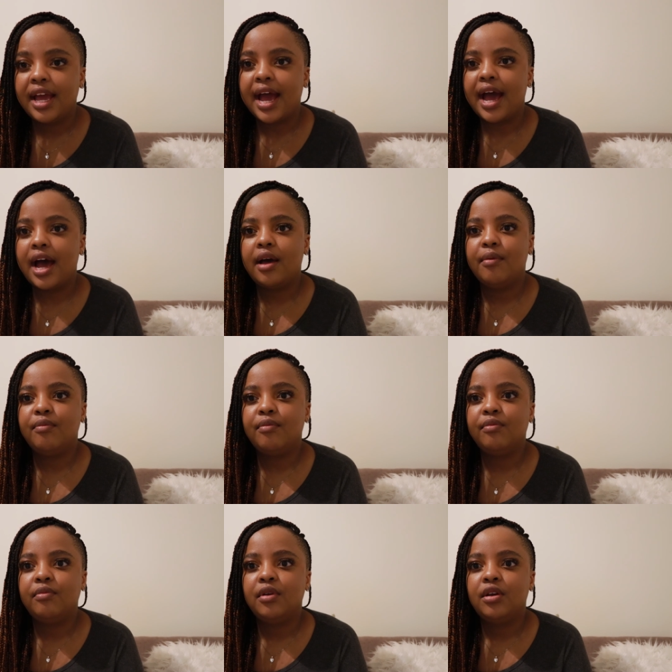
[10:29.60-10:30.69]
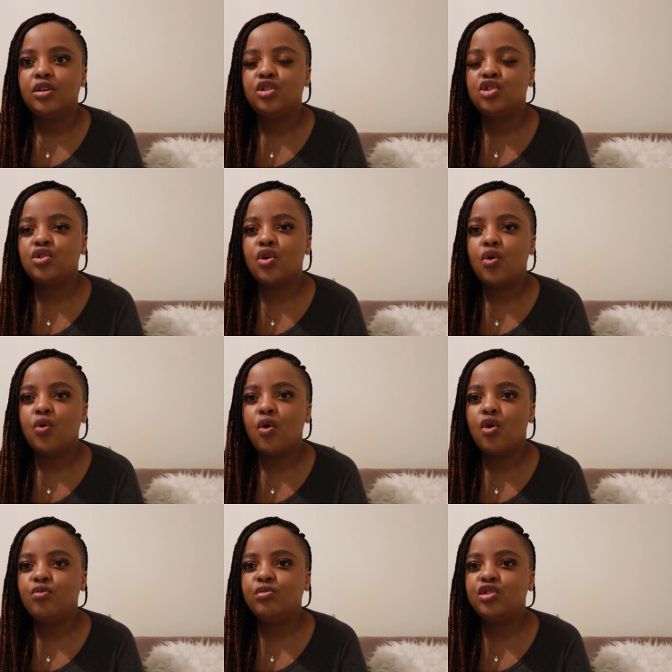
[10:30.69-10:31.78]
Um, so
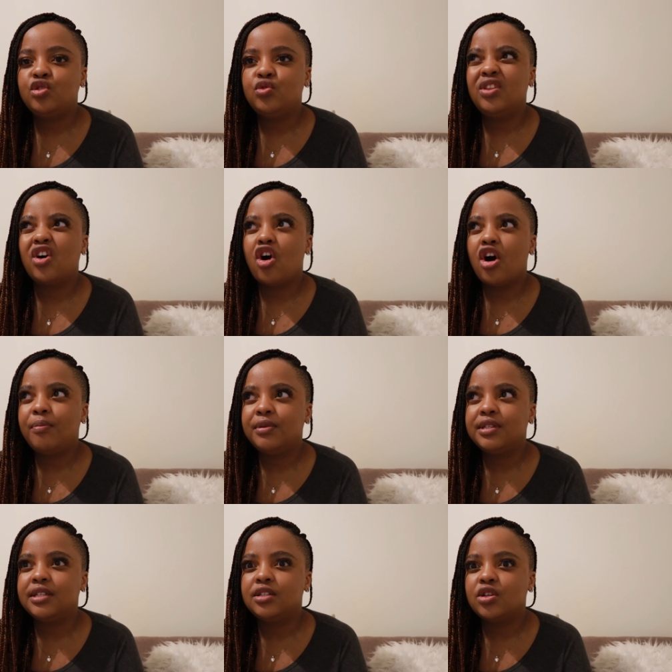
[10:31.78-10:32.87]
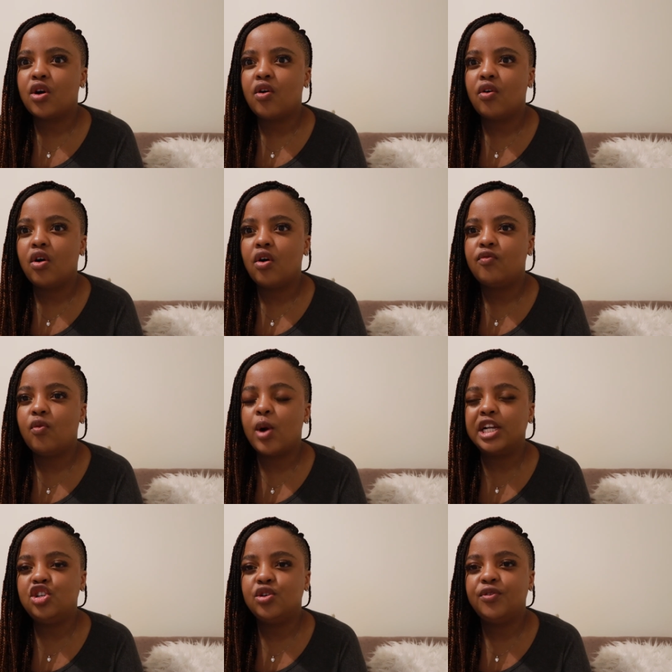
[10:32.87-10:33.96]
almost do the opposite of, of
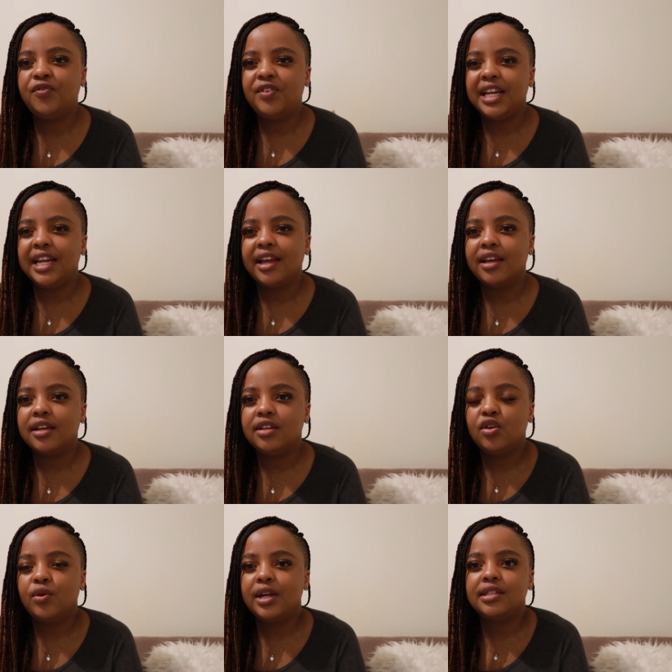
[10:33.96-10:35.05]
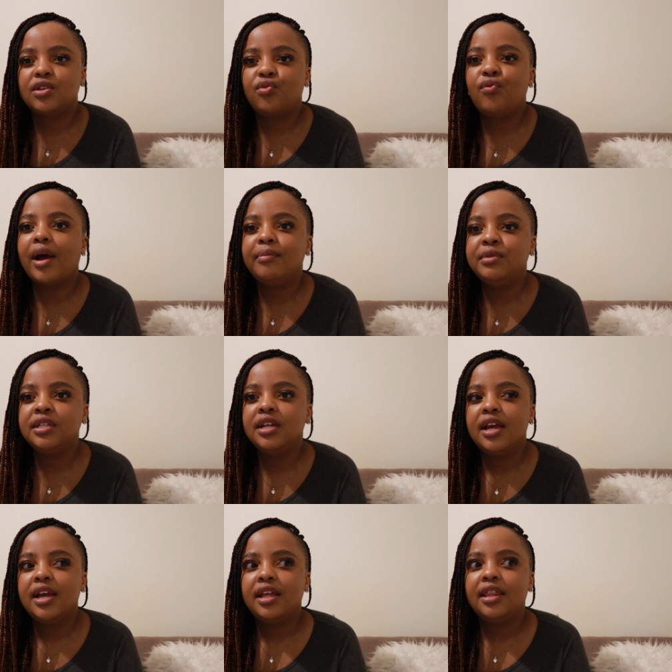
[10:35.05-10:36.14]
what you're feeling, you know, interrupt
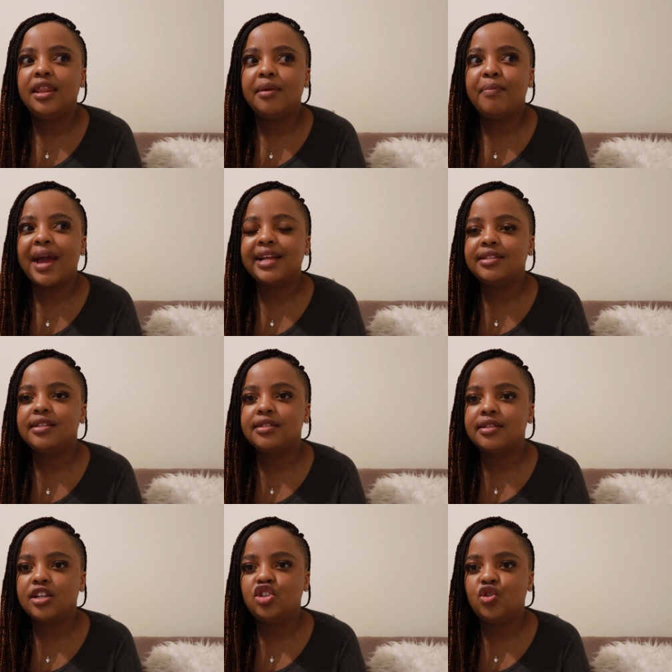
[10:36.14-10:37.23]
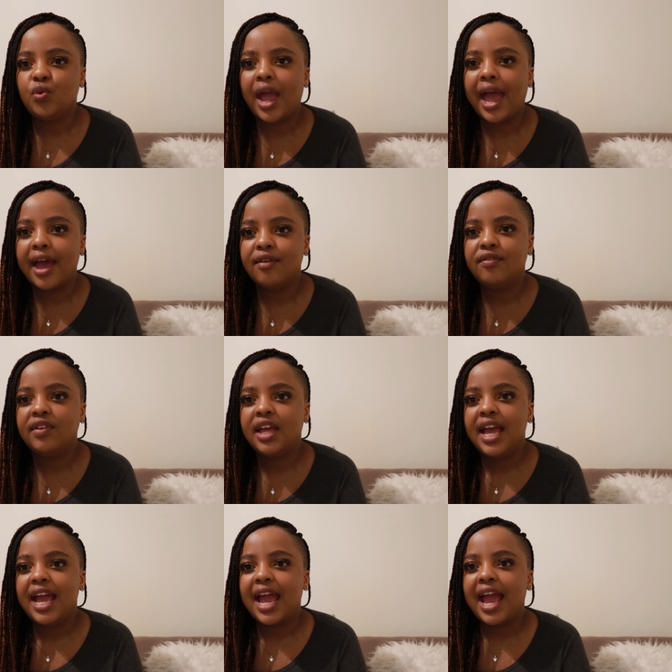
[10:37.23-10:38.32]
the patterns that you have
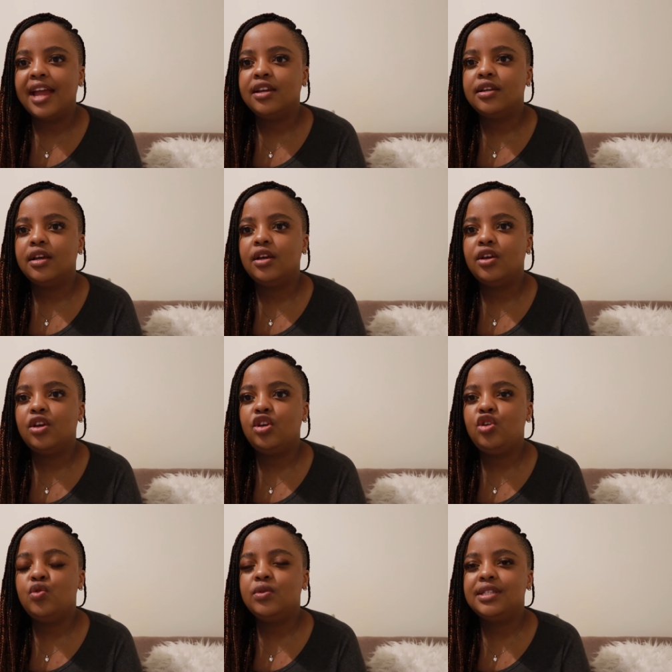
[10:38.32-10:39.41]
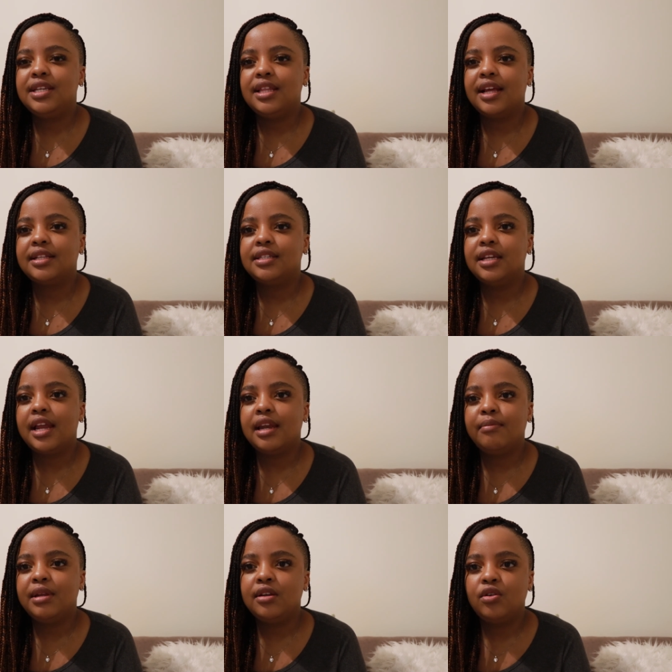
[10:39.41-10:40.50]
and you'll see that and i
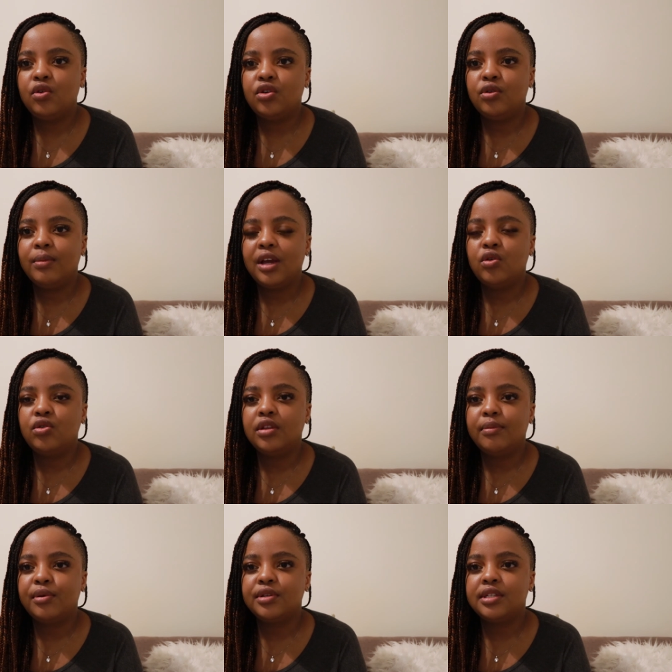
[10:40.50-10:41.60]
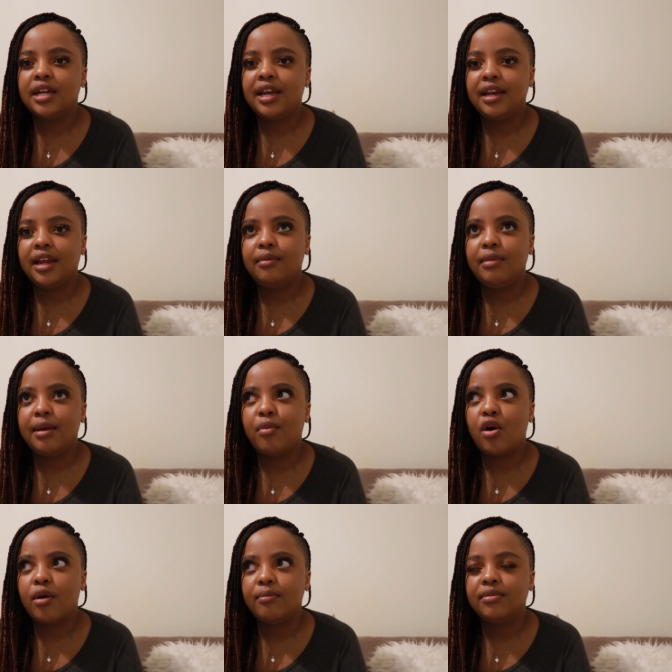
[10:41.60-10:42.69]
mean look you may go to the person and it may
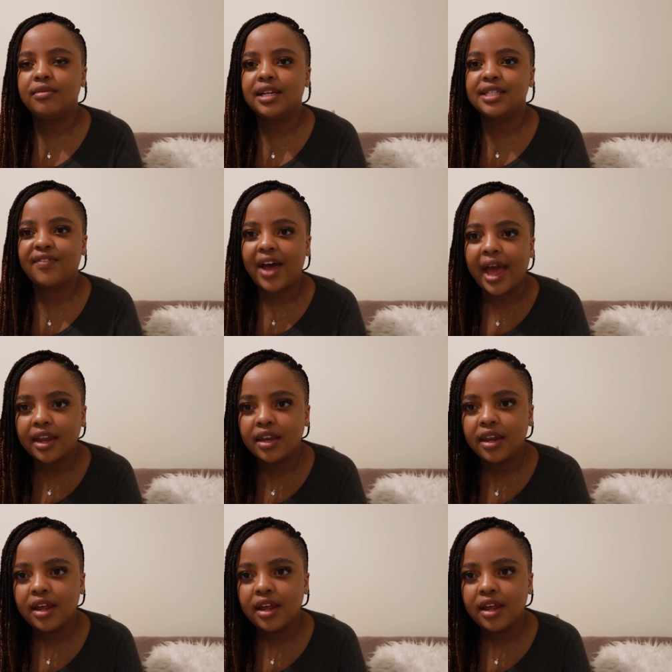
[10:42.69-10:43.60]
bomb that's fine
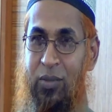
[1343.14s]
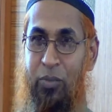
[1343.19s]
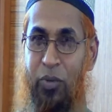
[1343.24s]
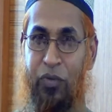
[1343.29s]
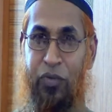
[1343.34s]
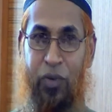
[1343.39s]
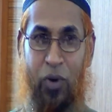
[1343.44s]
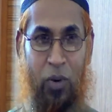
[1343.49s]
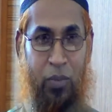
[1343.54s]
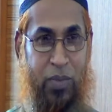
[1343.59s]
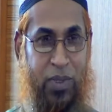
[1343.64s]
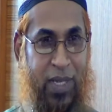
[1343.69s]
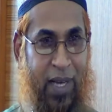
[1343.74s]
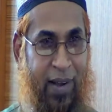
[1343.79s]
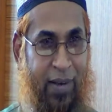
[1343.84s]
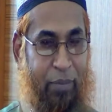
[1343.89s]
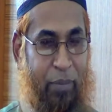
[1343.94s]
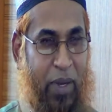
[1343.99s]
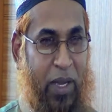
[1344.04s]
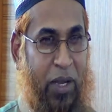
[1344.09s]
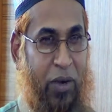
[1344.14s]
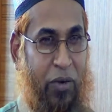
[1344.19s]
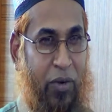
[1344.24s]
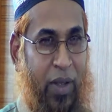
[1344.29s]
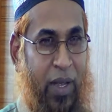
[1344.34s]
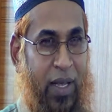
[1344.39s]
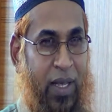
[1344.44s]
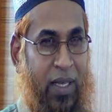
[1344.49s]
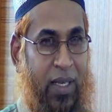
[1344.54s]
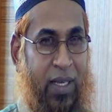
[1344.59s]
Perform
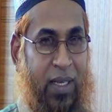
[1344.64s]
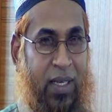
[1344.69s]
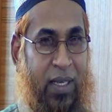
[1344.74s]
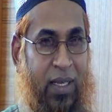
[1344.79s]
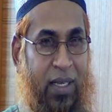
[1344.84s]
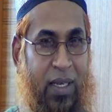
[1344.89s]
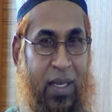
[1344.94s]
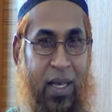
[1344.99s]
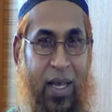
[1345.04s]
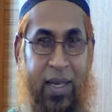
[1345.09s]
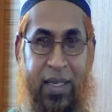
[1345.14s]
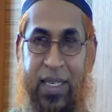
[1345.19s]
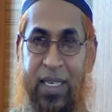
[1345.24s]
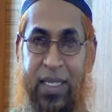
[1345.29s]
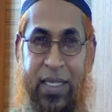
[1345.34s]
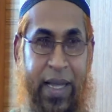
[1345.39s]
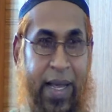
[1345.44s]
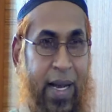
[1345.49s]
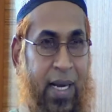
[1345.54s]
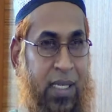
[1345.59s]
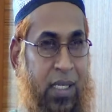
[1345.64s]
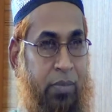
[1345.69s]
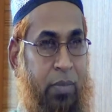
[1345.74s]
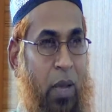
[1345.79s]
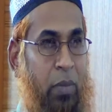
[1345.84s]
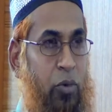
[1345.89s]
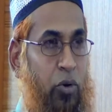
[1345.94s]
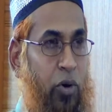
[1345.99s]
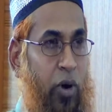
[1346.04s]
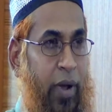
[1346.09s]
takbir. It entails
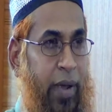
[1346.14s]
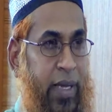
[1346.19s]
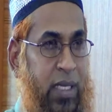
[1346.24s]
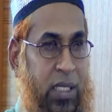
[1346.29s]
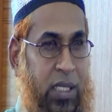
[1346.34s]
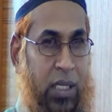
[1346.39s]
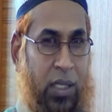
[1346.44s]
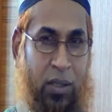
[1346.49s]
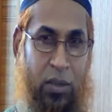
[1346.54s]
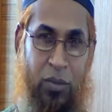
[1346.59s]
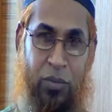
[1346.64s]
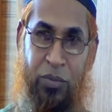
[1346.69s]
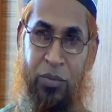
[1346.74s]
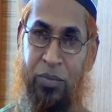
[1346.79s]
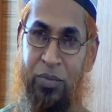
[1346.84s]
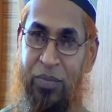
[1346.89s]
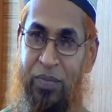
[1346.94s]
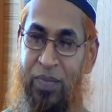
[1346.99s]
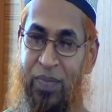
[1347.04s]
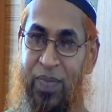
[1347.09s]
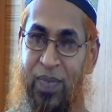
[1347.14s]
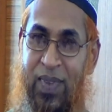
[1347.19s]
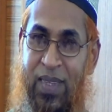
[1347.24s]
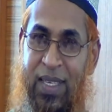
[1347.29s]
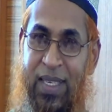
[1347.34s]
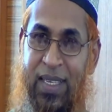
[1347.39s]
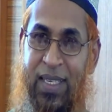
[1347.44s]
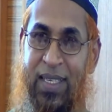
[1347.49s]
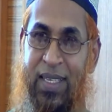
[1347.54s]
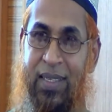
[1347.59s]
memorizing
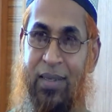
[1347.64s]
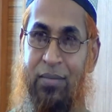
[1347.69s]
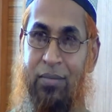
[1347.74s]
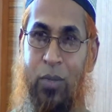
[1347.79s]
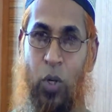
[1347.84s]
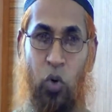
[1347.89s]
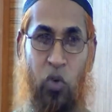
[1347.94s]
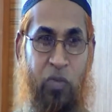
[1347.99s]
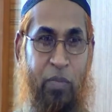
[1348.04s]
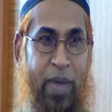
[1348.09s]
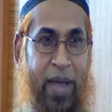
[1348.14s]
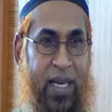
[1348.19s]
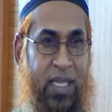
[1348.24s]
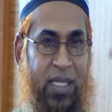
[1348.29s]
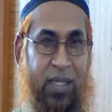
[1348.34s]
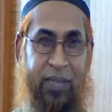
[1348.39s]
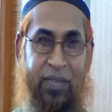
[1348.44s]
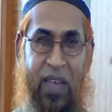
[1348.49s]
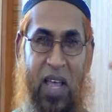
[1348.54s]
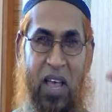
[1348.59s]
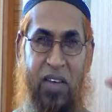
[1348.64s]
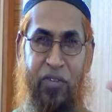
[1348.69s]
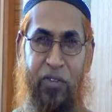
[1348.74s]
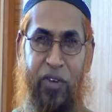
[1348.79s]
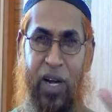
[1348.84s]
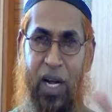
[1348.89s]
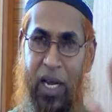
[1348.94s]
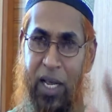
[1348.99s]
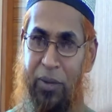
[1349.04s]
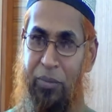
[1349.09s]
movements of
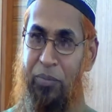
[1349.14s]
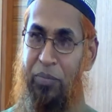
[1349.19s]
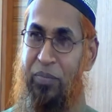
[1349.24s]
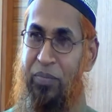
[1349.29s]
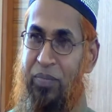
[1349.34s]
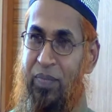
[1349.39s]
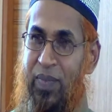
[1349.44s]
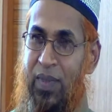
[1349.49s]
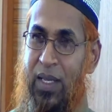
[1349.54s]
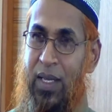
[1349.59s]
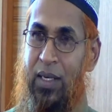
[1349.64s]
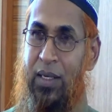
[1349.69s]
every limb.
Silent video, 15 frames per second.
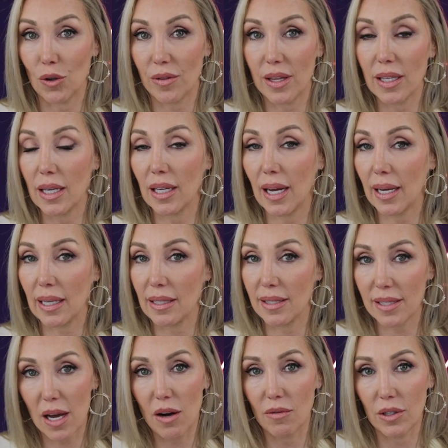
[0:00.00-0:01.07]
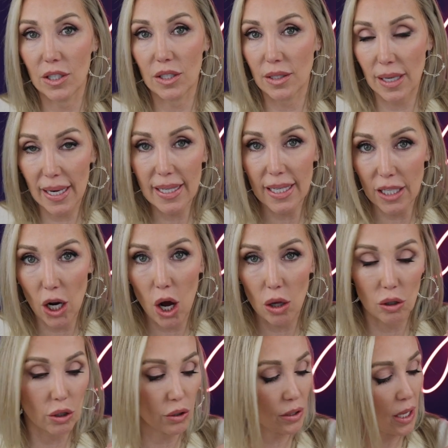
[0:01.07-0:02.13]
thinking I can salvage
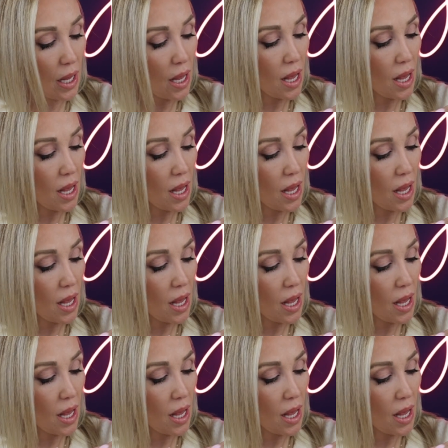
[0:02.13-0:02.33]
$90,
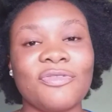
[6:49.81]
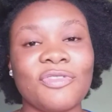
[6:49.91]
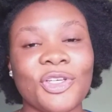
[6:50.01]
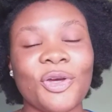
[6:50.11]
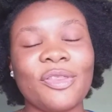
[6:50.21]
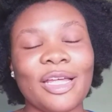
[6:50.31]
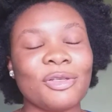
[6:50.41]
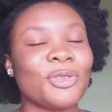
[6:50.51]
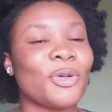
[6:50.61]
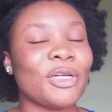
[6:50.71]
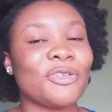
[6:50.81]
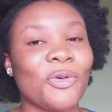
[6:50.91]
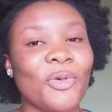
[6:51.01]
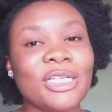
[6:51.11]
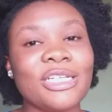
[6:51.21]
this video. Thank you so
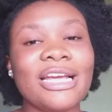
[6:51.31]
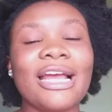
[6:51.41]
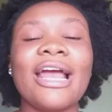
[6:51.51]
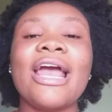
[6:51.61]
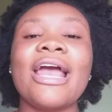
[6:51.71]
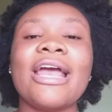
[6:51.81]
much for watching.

================================

» **WHAT TO PRODUCE**
The answer should contain nothing but the lines from the top of the data above through the line containing "[10:38.32-10:39.41]", copied exactly, with no images.

» **WRITTEN REPLY**
[10:29.60-10:30.69]
[10:30.69-10:31.78]
Um, so
[10:31.78-10:32.87]
[10:32.87-10:33.96]
almost do the opposite of, of
[10:33.96-10:35.05]
[10:35.05-10:36.14]
what you're feeling, you know, interrupt
[10:36.14-10:37.23]
[10:37.23-10:38.32]
the patterns that you have
[10:38.32-10:39.41]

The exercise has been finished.